PGIM Investments has expanded access to its flagship core-plus bond strategy with the launch of the PGIM Total Return Bond ETF (PTRB US) on NYSE Arca.
The fund is actively managed and aims to outperform the Bloomberg US Aggregate Index with opportunistic investments in non-benchmark sectors and derivatives.
The fund, which mirrors the strategy behind PGIM’s $56 billion Total Return Bond mutual fund, is managed by Robert Tipp, Michael Collins, Richard Piccirillo, Gregory Peters and Lindsay Rosner – a team with an average of 22 years of experience and 19 years with the firm.
Fund management is backed up by credit analysis, quantitative research and risk management provided by the wider PGIM fixed income team.
Commenting on the launch of the ETF, Stuart Parker, president and CEO of PGIM Investments, said: “PGIM Investments is committed to a vehicle-agnostic approach, offering our strategies in different forms across multiple platforms to meet investors where they are and enabling them to invest the way they want”.
The fund seeks to achieve its objective through a mix of current income and capital return by investing in a diversified portfolio of bonds across multiple fixed income sectors including US government securities, mortgage-related and asset-backed securities (including collateralized debt obligations and collateralized loan obligations), corporate debt securities and foreign debt securities
The fund managers may invest up to 30% of portfolio assets in high-yield debt securities or junk bonds. They may also invest up to 30% of assets in foreign debt securities, including emerging market bonds. Bonds must have a maturity at date of issue of greater than one year.

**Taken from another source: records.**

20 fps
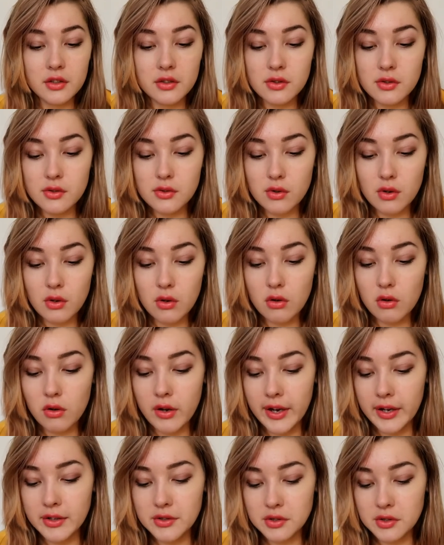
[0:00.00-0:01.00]
So
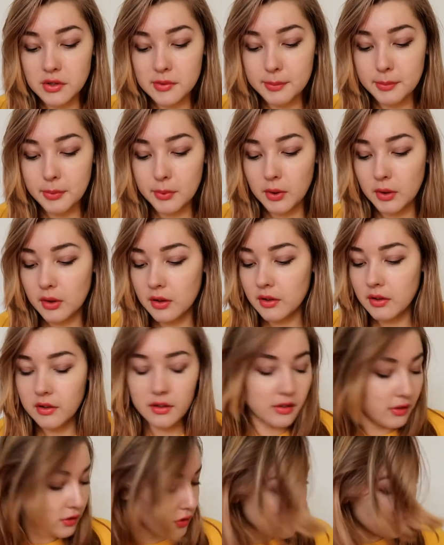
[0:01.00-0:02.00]
I just
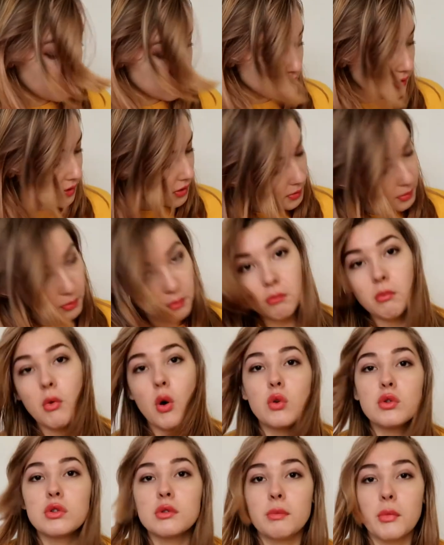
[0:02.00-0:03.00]
chose the
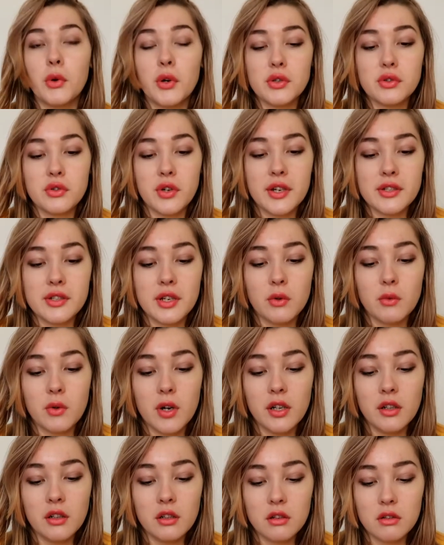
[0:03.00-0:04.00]
most moisturizing one,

The fund managers use a combination of top-down economic analysis and bottom-up research in conjunction with proprietary quantitative models and risk management systems. In the top-down economic analysis, the managers develop views on economic, policy and market trends. In their bottom-up research, the managers develop an internal rating and outlook on issuers. The rating and outlook are determined based on a thorough review of the financial health and trends of the issuer.
The managers may also consider investment factors such as expected total return, yield, spread and potential for price appreciation as well as credit quality, maturity and risk.
The fund managers engage in active trading in order to take advantage of new investment opportunities with trading activity expected to be elevated during periods of market volatility.
The fund managers are permitted to use derivatives to manage portfolio duration, as well as to manage the fund’s foreign currency exposure, hedge against losses, and try to improve returns.
As of year-end, the portfolio was very substantially underweight US Treasuries and significantly overweight ABS. It had a weighted average maturity of 10.2 years and a duration of 7.4 years. The 30-day SEC yield was 1.37%.
The fund has a total annual expense ratio of 0.49%.